Mohtasib Mohammad Eid Al, Sharabate Khulood Mohammad Marwan, Dweik Raghad Faisal Yahia, Shawar Fatimah Iyad Azmi, Shehadeh Daleen Ashraf Azmi
Al Ahli Hospital.
Palestine Polytechnic University, Hebron, Palestine.
Ann Med Surg (Lond). 2024 Jun 4;86(8):4820-4824. doi: 10.1097/MS9.0000000000002233. eCollection 2024 Aug.
Papillary thyroid carcinoma typically has a favourable survival rate and a low recurrence rate. However, extrathyroidal extension has a significant negative impact on survival. Among the extrathyroidal extensions, invasion of the trachea by papillary thyroid carcinoma is rare and serves as a marker of more aggressive tumour behaviour. This case report aims to highlight the unusual clinical course of papillary thyroid carcinoma.
A 75-year-old female patient from Gaza has been diagnosed with papillary thyroid carcinoma in 2020. With mediastinal lymph node invasion. she underwent total thyroidectomy and neck dissection and mediastinal lymph node dissection. After the surgery, the patient did not follow up regularly or receive radioiodine treatment. On 2023 presented with hemoptysis, shortness of breath computed tomography (CT) and bronchoscopy reveal thyroid cancer with tracheal invasion, which has invaded the trachea to the left side. The authors treat the patient by bronchoscopy debulking and sent for oncological management.
Papillary thyroid carcinoma is the most common type of thyroid cancer and generally has a good prognosis. Tumour staging through various imaging techniques is crucial for determining the next steps. Cases involving tracheal invasion should undergo bronchoscopy for tumour debulking. Surgical management followed by iodine therapy has shown positive outcomes.
When patients with Papillary thyroid carcinoma have haemoptysis, and the imaging examinations reveal a space-occupying lesion in airway, clinicians should focus on Papillary thyroid carcinoma with tracheal invasion, a bronchoscopic examination must be immediately performed because the subsequent surgical management depends on the degree of tracheal invasion.

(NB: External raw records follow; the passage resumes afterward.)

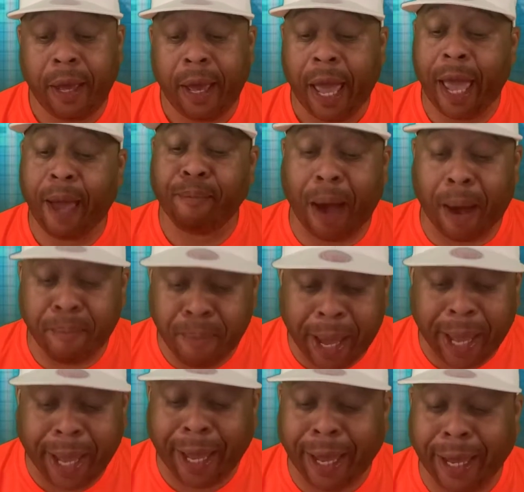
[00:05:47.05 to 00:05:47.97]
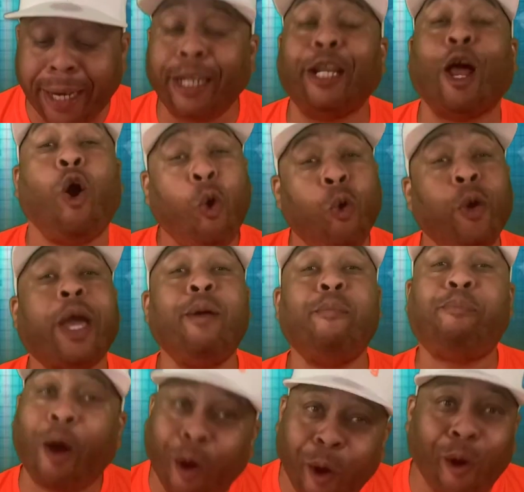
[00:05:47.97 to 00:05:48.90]
and my man Logan
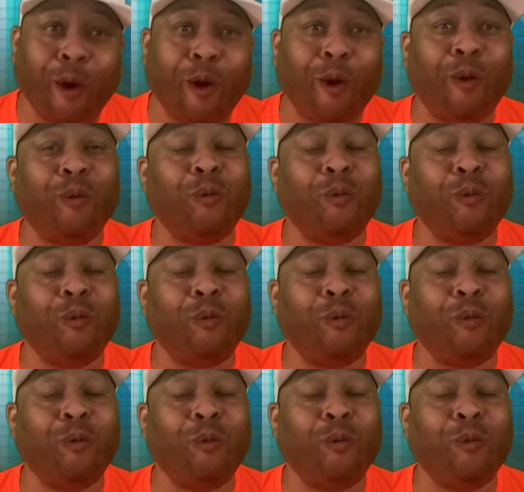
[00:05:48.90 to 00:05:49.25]
Paul.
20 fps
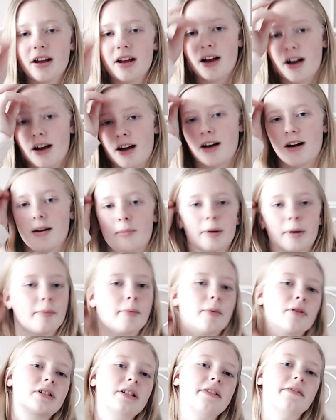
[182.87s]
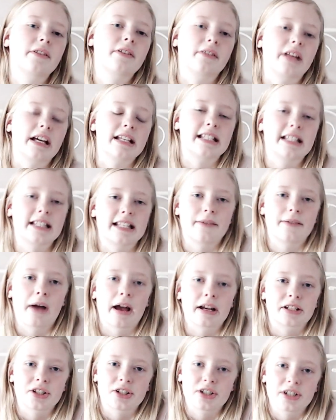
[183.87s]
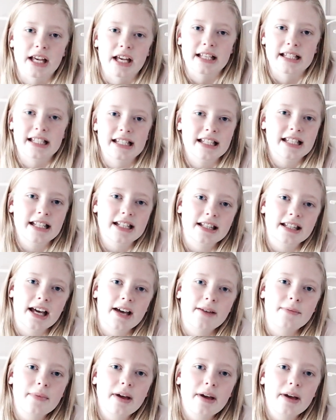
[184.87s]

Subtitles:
But most of the lessons have exercises in them.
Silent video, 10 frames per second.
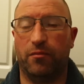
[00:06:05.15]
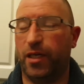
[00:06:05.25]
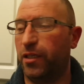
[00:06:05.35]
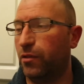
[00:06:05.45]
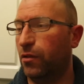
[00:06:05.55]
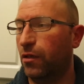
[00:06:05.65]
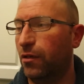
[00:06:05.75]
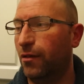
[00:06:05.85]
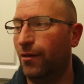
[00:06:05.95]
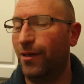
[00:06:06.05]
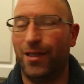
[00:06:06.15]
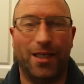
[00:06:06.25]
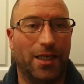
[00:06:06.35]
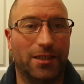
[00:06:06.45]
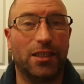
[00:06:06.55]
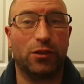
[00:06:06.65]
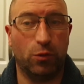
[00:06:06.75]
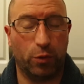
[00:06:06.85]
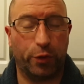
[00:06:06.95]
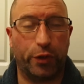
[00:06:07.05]
bit now, is a
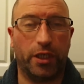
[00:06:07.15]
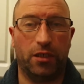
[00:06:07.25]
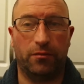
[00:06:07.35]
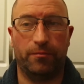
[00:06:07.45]
slow cooker.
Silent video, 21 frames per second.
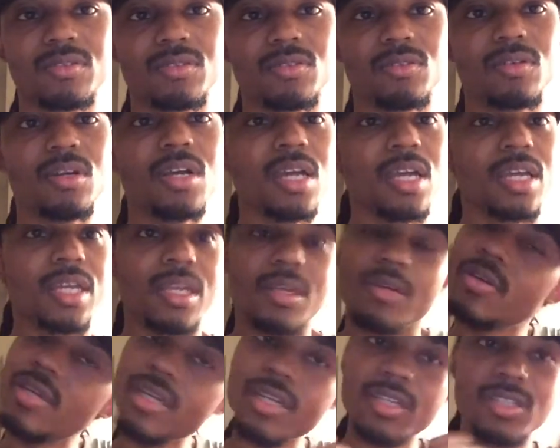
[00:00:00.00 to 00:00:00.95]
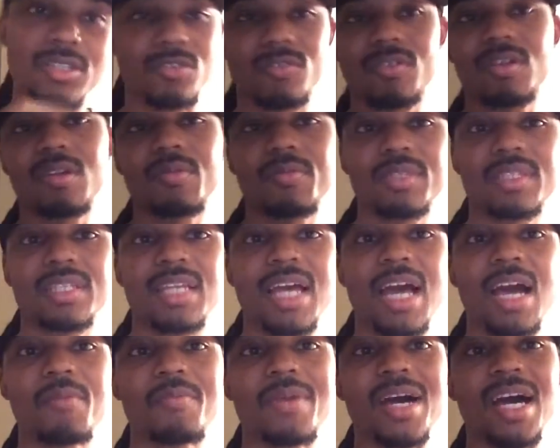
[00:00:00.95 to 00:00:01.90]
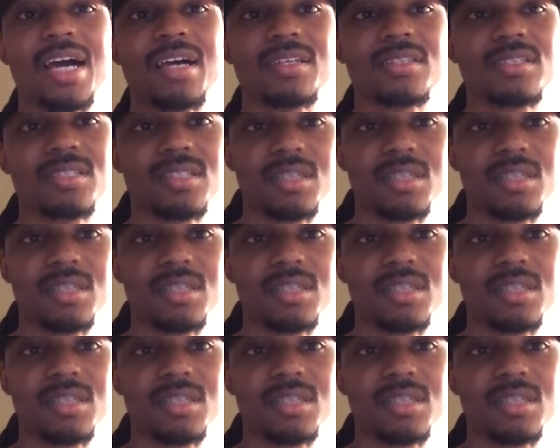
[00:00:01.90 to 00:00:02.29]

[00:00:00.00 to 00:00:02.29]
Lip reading: So Instagram is now my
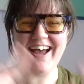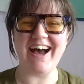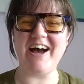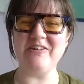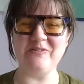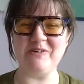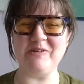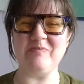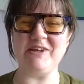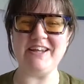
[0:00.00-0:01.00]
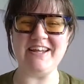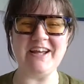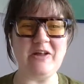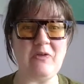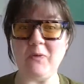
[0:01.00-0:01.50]
I don't want to be
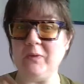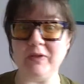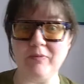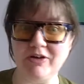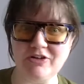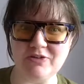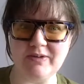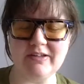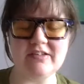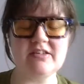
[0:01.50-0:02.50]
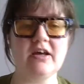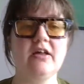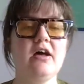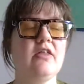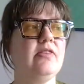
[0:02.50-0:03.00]
the only one doing this.
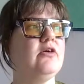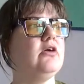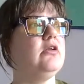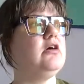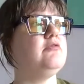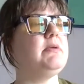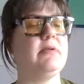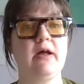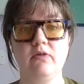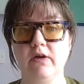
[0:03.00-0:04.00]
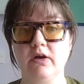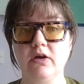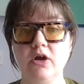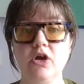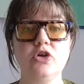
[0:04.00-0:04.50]
There are a lot of people out there
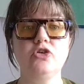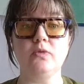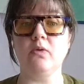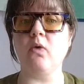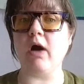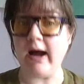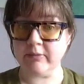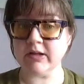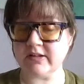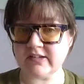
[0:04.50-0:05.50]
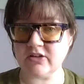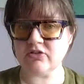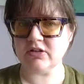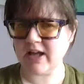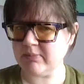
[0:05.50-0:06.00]
doing what I would
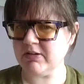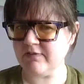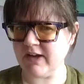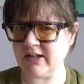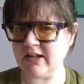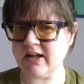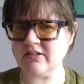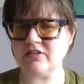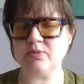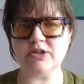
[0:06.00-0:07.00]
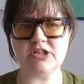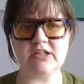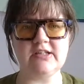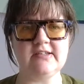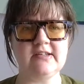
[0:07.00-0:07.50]
consider adaptive fan dance, which
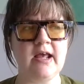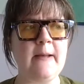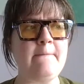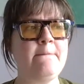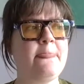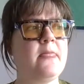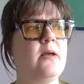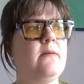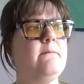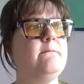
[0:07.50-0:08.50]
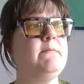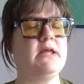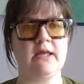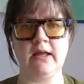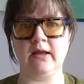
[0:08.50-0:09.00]
is
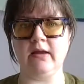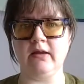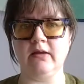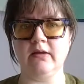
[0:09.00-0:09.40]
making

甲状腺乳头状癌通常具有良好的生存率和较低的复发率。然而,甲状腺外侵犯对生存率有显著负面影响。在甲状腺外侵犯中,甲状腺乳头状癌侵犯气管较为罕见,是肿瘤侵袭性更强的行为标志。本病例报告旨在突出甲状腺乳头状癌不寻常的临床病程。
一名来自加沙的75岁女性患者于2020年被诊断为甲状腺乳头状癌,伴有纵隔淋巴结侵犯。她接受了全甲状腺切除术、颈部淋巴结清扫术和纵隔淋巴结清扫术。术后,患者未定期随访或接受放射性碘治疗。2023年,患者出现咯血、气短,计算机断层扫描(CT)和支气管镜检查显示甲状腺癌侵犯气管,已侵犯至气管左侧。作者通过支气管镜减瘤术治疗该患者,并将其送去进行肿瘤学管理。
甲状腺乳头状癌是最常见的甲状腺癌类型,一般预后良好。通过各种影像学技术进行肿瘤分期对于确定后续步骤至关重要。涉及气管侵犯的病例应进行支气管镜检查以减瘤。手术治疗后进行碘治疗已显示出积极效果。
当甲状腺乳头状癌患者出现咯血,且影像学检查显示气道有占位性病变时,临床医生应关注甲状腺乳头状癌侵犯气管的情况,必须立即进行支气管镜检查,因为后续的手术治疗取决于气管侵犯的程度。